**Activity**
Give back every record word for word, but keep the pictures out.
*** Begin section ***
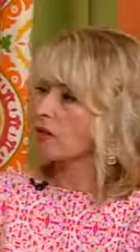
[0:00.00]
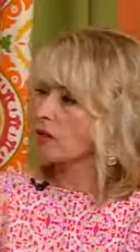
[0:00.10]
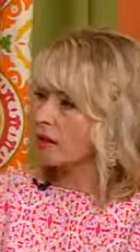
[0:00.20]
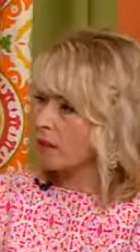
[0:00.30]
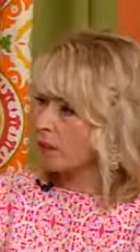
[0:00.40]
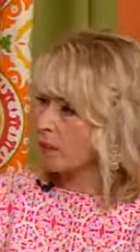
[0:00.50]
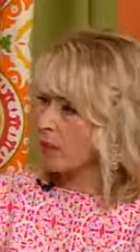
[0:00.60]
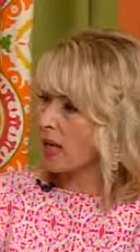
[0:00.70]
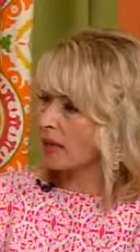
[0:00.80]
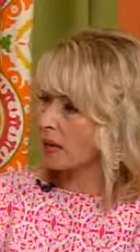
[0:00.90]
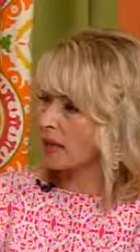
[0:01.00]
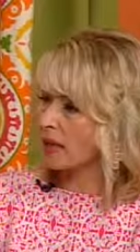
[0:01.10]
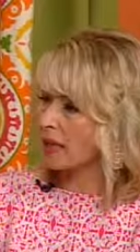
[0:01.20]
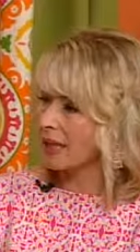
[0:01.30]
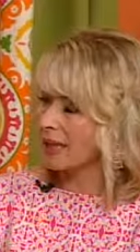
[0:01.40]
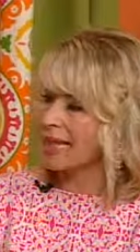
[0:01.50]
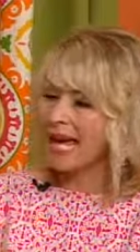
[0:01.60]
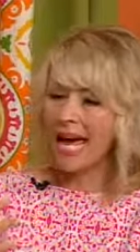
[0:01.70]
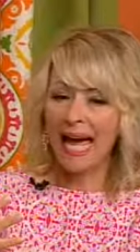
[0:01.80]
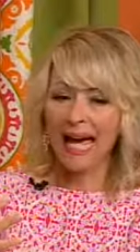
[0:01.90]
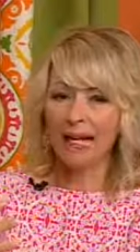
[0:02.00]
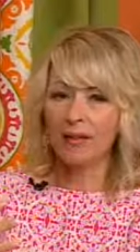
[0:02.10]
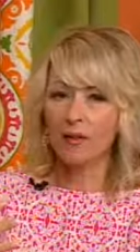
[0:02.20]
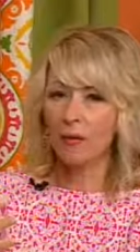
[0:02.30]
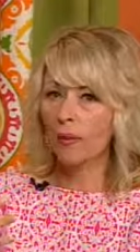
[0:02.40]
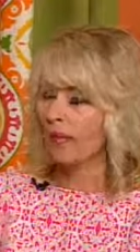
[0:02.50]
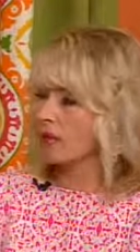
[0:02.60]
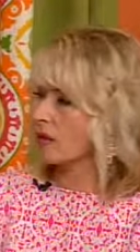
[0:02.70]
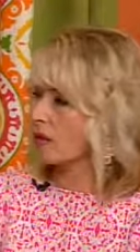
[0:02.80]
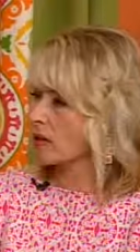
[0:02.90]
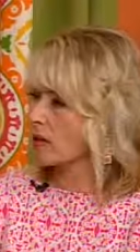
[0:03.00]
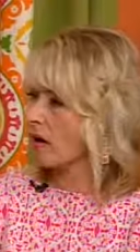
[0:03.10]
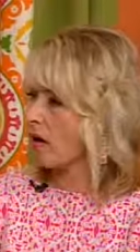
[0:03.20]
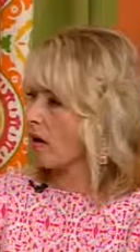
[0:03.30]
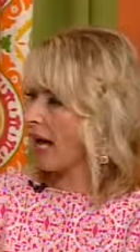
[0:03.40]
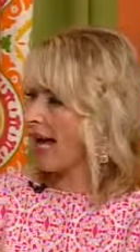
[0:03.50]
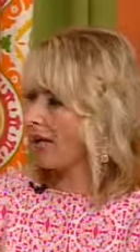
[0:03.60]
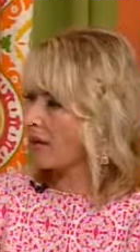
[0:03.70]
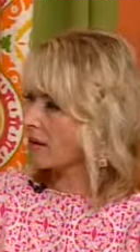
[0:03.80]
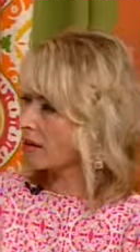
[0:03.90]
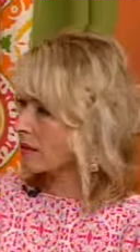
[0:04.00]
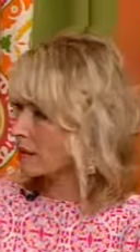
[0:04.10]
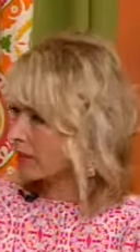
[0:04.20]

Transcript: you give them a price right then, they're ready to install. How long is it going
*** End section ***
**Written solution**
[0:00.00]
[0:00.10]
[0:00.20]
[0:00.30]
[0:00.40]
[0:00.50]
[0:00.60]
[0:00.70]
[0:00.80]
[0:00.90]
[0:01.00]
[0:01.10]
[0:01.20]
[0:01.30]
[0:01.40]
[0:01.50]
[0:01.60]
[0:01.70]
[0:01.80]
[0:01.90]
[0:02.00]
[0:02.10]
[0:02.20]
[0:02.30]
[0:02.40]
[0:02.50]
[0:02.60]
[0:02.70]
[0:02.80]
[0:02.90]
[0:03.00]
[0:03.10]
[0:03.20]
[0:03.30]
[0:03.40]
[0:03.50]
[0:03.60]
[0:03.70]
[0:03.80]
[0:03.90]
[0:04.00]
[0:04.10]
[0:04.20]

Transcript: you give them a price right then, they're ready to install. How long is it going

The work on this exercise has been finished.